• _EXERCISE_:
Show every line of the data below that includes the word "frames".

======

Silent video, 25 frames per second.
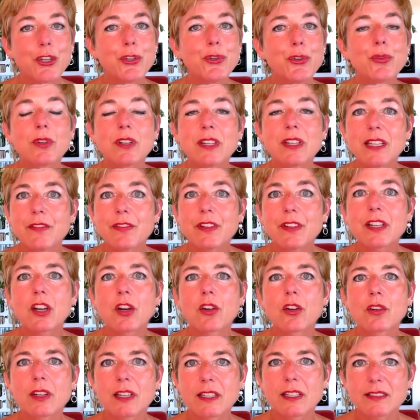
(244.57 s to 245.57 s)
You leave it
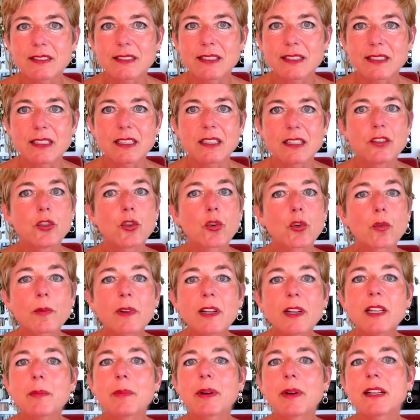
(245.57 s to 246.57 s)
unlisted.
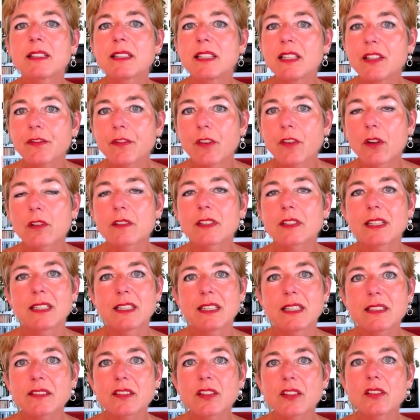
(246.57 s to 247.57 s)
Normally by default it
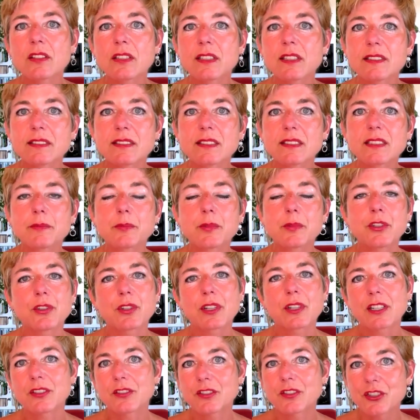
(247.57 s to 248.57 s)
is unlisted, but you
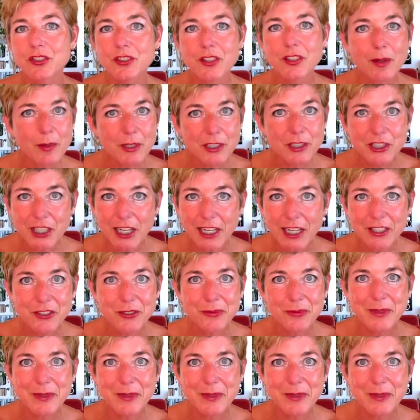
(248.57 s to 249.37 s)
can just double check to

======

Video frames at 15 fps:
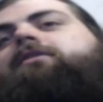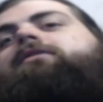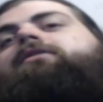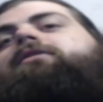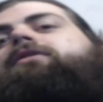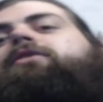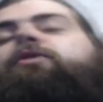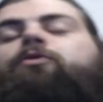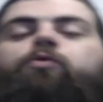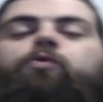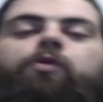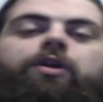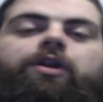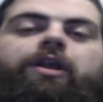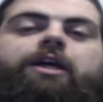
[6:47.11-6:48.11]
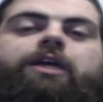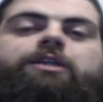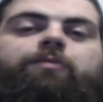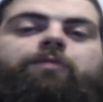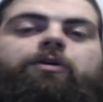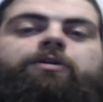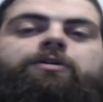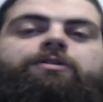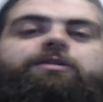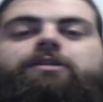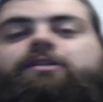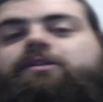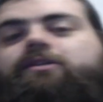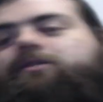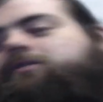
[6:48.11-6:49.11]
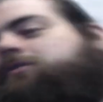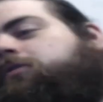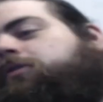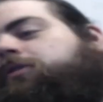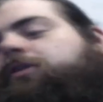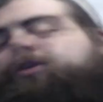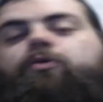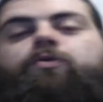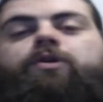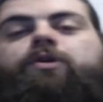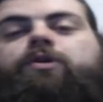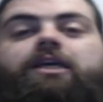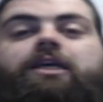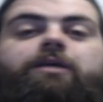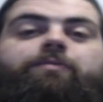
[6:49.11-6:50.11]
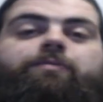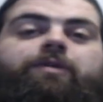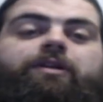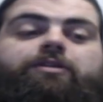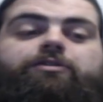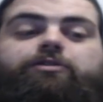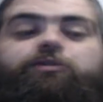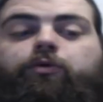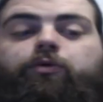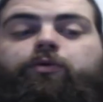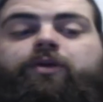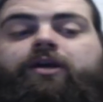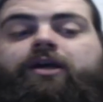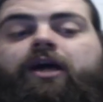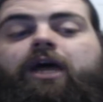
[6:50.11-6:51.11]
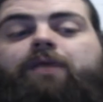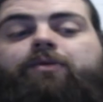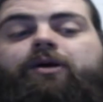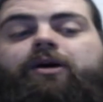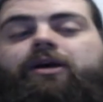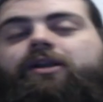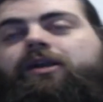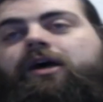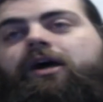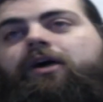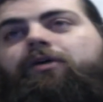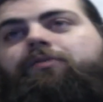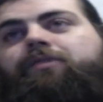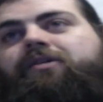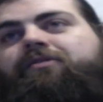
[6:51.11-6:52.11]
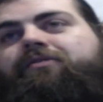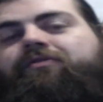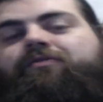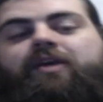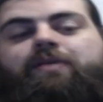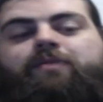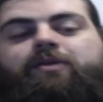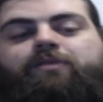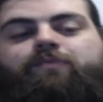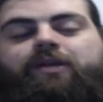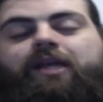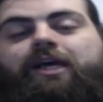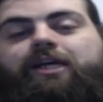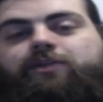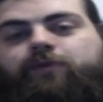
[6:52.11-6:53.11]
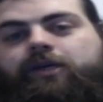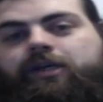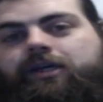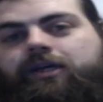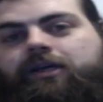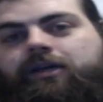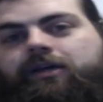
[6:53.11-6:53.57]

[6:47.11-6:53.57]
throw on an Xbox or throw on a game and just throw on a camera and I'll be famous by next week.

======

• _TASK RESPONSE_:
Silent video, 25 frames per second.
Video frames at 15 fps:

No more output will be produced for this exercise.